Murmures et protestations montent dans la pièce au fur et à mesure qu’elle raconte d’une voix assurée son calvaire aux juges.
« A cause de cette histoire, j’ai fait une fausse couche et perdu mon mari. Je n’arrive plus à dormir et j’ai tout le temps peur. J’ai dû changer mon numéro de téléphone et bloqué tous mes comptes sur les réseaux sociaux », confie-t-elle.
Dans le box, le mis en cause, 44 ans, assiste à son témoignage, le regard tantôt figé, les yeux tantôt levés vers le ciel ou la tête baissée.
« Je faisais tout pour elle: argent de poche, téléphone dernier cri, maquillage, cure-dents… Mais elle m’a trahi », lance-t-il à la barre. « J’étais en colère mais aujourd’hui je regrette », conclut-il devant le tribunal, qui le condamne à deux ans de prison dont un mois ferme, en plus d’une amende d’un million FCFA (1.524 euros).
Selon le code pénal sénégalais, la collecte ou la divulgation de données à caractère personnel sont passibles de un à sept ans de prison et d’une amende pouvant allant de 500.000 à 10 millions de FCFA (762 à 15.244 euros).
Mais cela ne fait pas oublier aux victimes leur traumatisme.
Pensées suicidaires
Malgré la condamnation de son ex-petit ami qui a divulgué leurs vidéos intimes dans un groupe WhatsApp pour se venger d’elle après leur rupture, Adama*, étudiante de 20 ans, vit depuis sous un stress permanent. La jeune étudiante a même penser à se suicider.

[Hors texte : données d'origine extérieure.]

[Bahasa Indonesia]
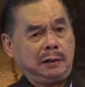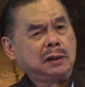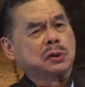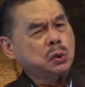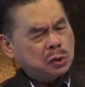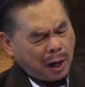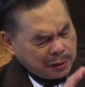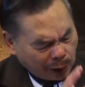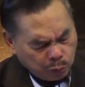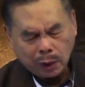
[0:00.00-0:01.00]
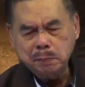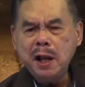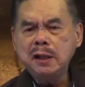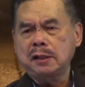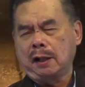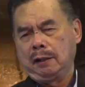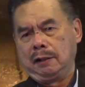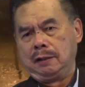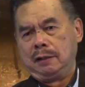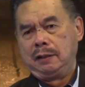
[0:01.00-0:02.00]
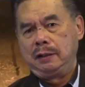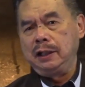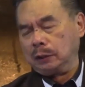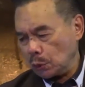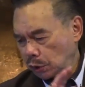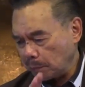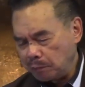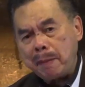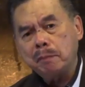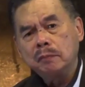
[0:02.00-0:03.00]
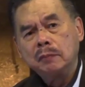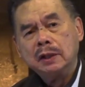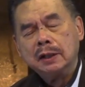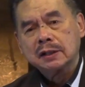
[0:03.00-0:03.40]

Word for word: Kesusahannya luar biasa. Itu sebab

« Je n’avais plus aucun goût à la vie. Je ne mangeais plus; je ne dormais plus, je voulais juste mourir. Ma vie est gâchée à jamais, personne ne voudra se marier avec moi à l’avenir… », confie-t-elle les larmes aux yeux.
Mounacss*, elle, raconte à l’AFP avoir fui son quartier à Dakar pour aller se réfugier pendant plus d’un mois dans son village natal après que son ex-partenaire a partagé avec ses amis des images privées d’elle.
Désormais de retour, elle confie vivre dans la « honte » et « n’arrive plus à soutenir le regard des voisins ».
« Les victimes sont généralement très désemparées et déboussolées », explique Fatimatou Fall, chef de division de la protection des droits à la CDP.
Son organisme tente toutefois de les aider à tourner la page, mais également à faire supprimer leurs vidéos ou photos compromettantes publiées sur les réseaux en travaillant avec les GAFAM (Google, Apple, Facebook, Amazon et Microsoft).
* Les prénoms ont été modifiés pour des raisons de confidentialité.